*** Block opens ***

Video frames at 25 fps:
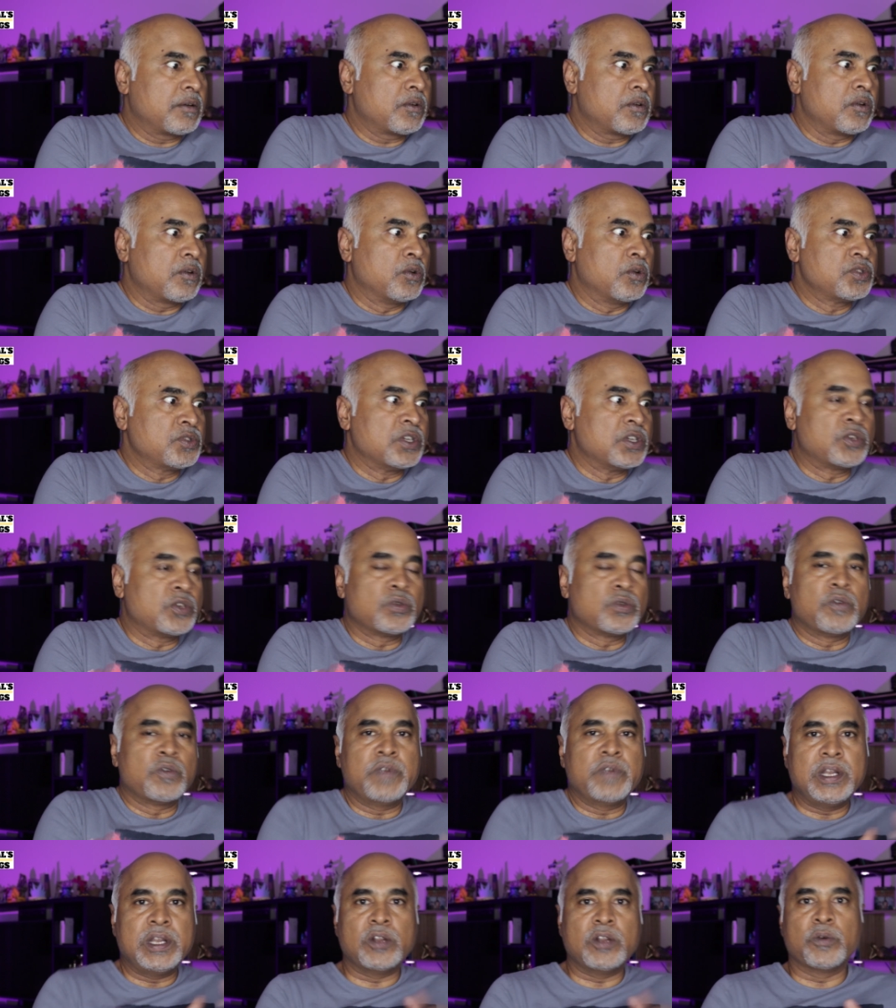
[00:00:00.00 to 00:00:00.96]
closer to
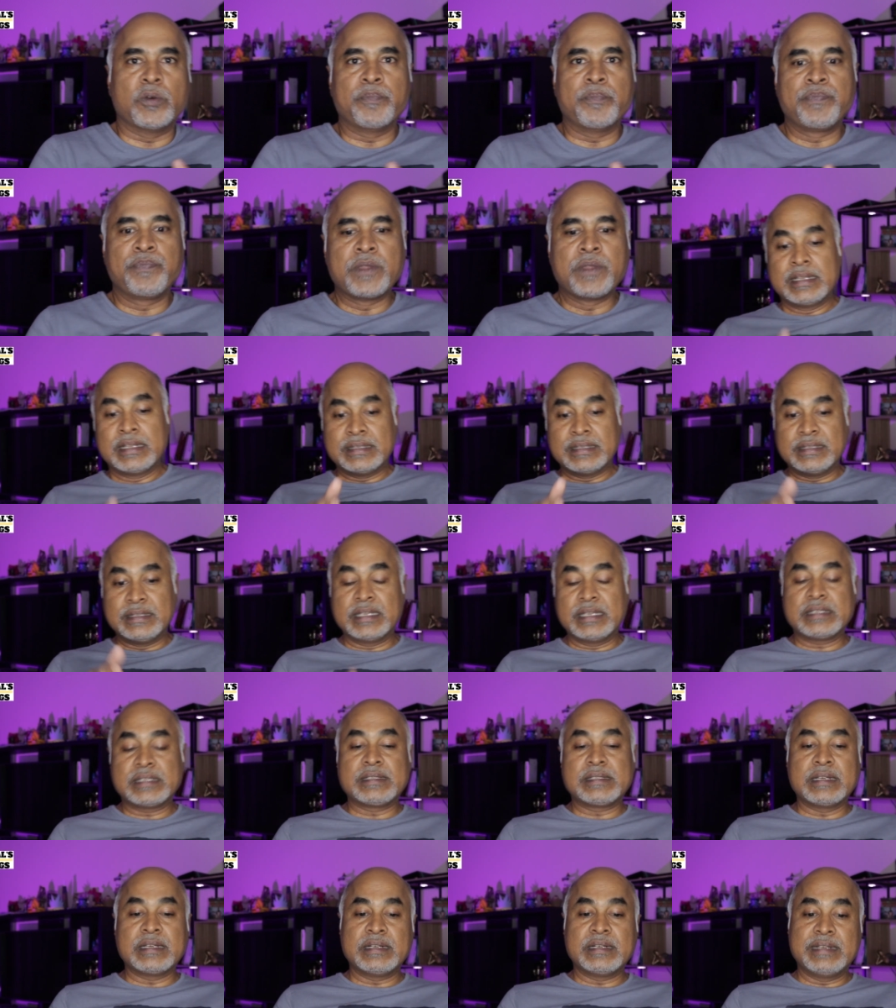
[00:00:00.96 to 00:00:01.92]
the window.
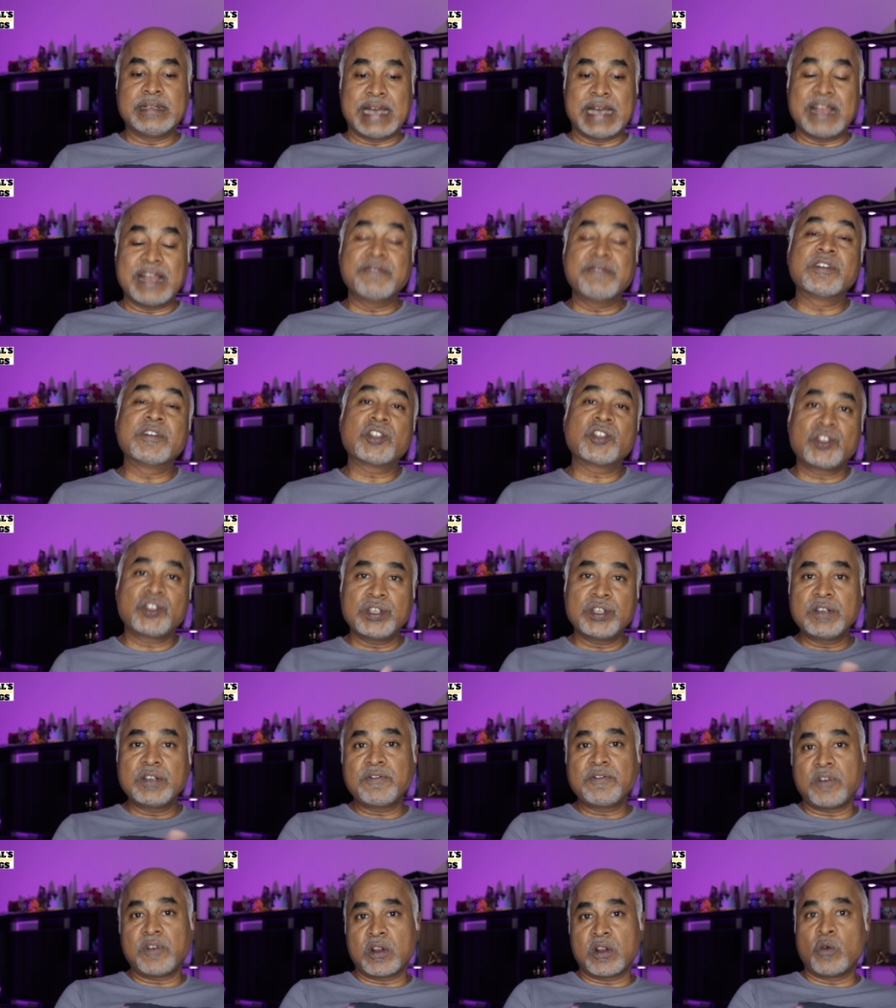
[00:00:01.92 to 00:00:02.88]
This
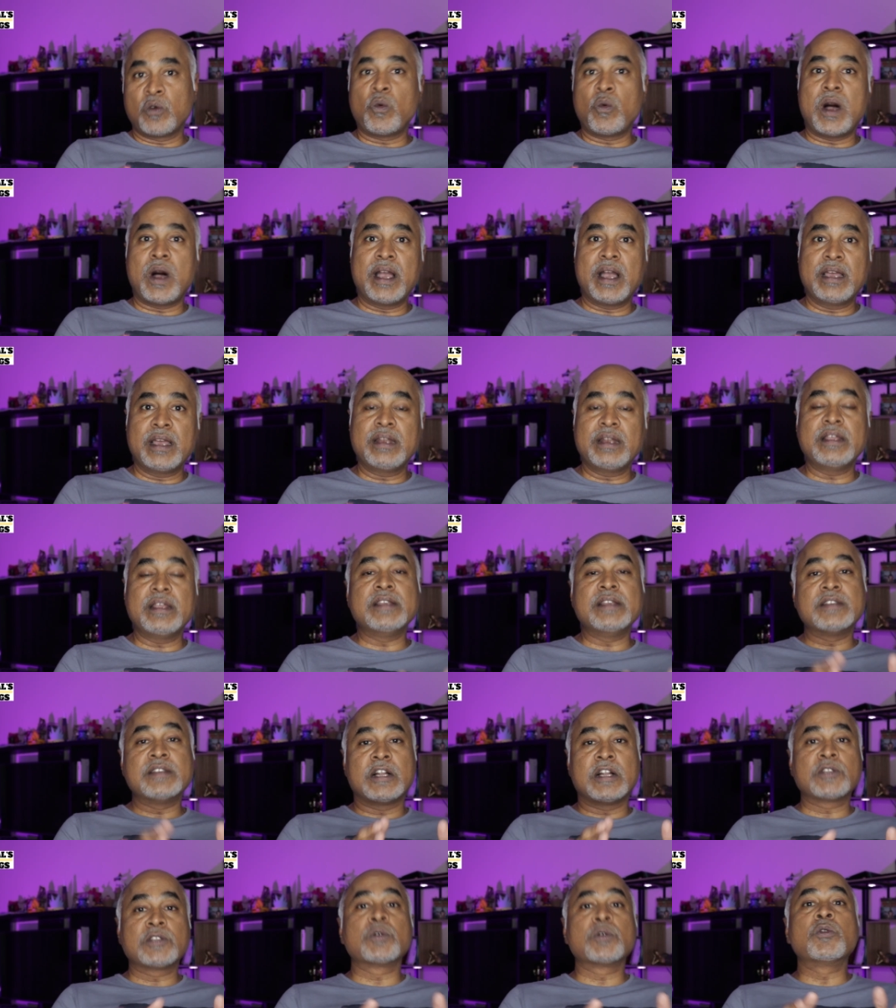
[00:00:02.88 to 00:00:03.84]
diversion for a while
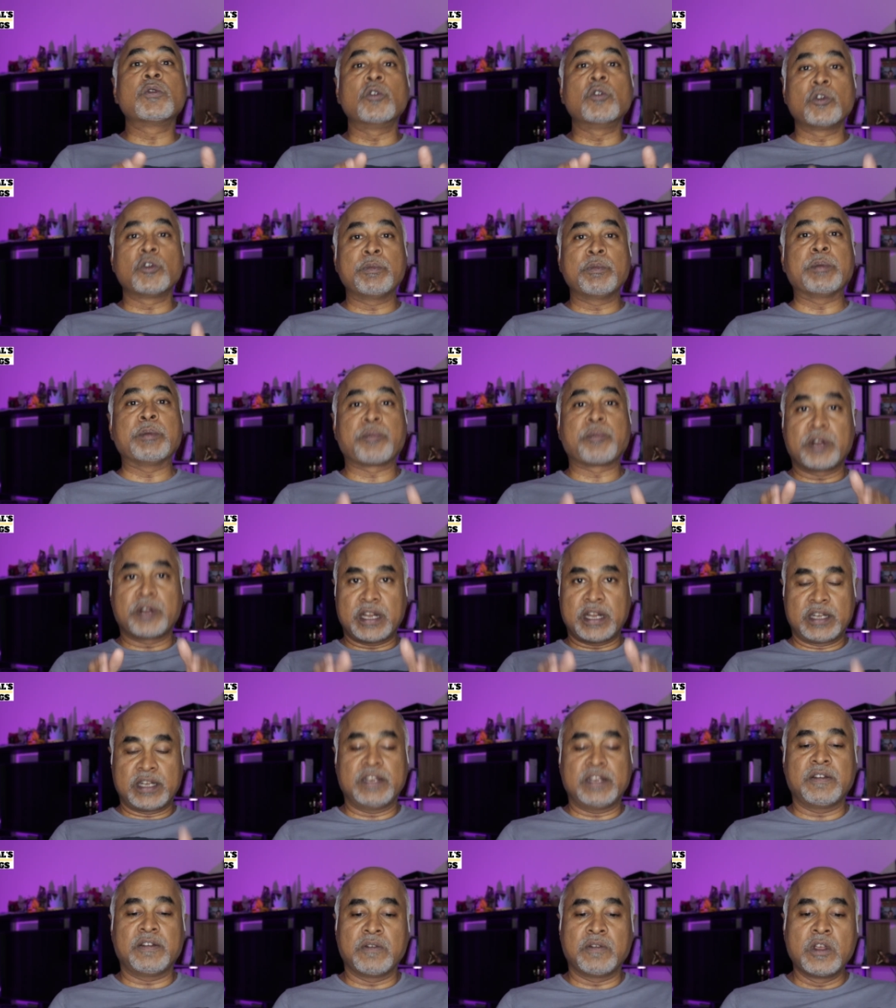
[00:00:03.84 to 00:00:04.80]
is also going to be
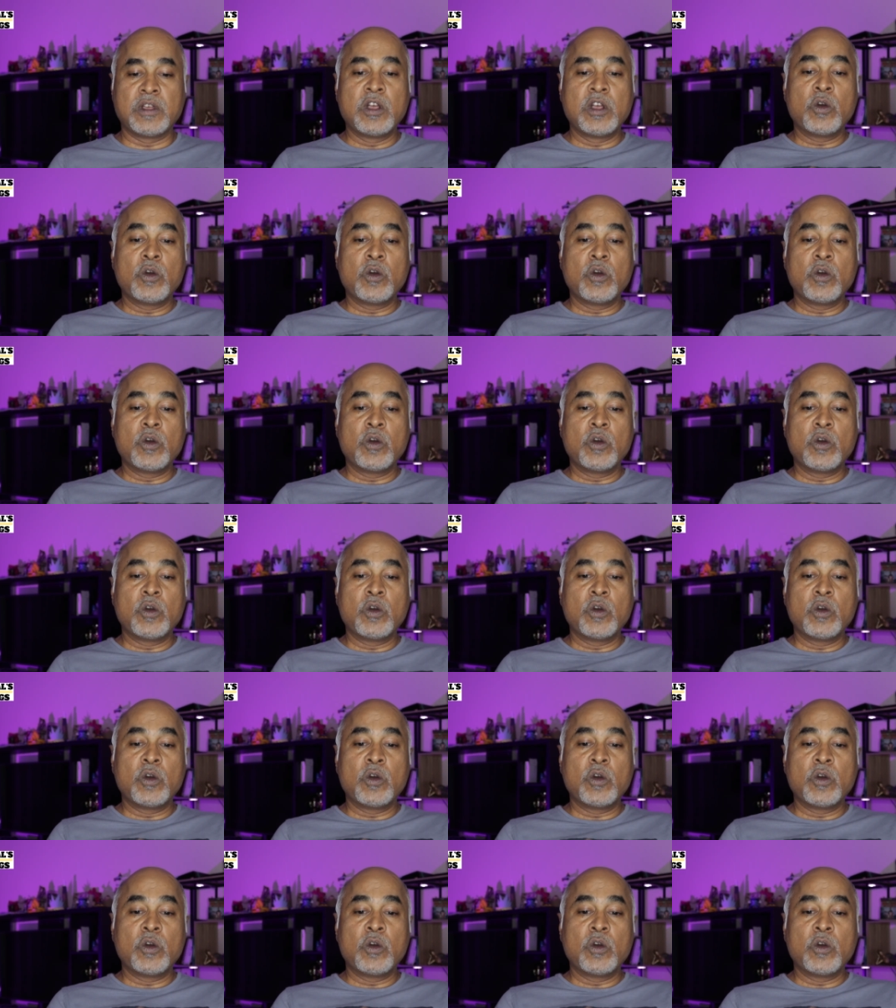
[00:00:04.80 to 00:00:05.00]
productive.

*** Block closes ***

▶ **Assignment**: The pictures stay out of the copy. Set down the entries above precisely.

▶ **Answer section**:
Video frames at 25 fps:
[00:00:00.00 to 00:00:00.96]
closer to
[00:00:00.96 to 00:00:01.92]
the window.
[00:00:01.92 to 00:00:02.88]
This
[00:00:02.88 to 00:00:03.84]
diversion for a while
[00:00:03.84 to 00:00:04.80]
is also going to be
[00:00:04.80 to 00:00:05.00]
productive.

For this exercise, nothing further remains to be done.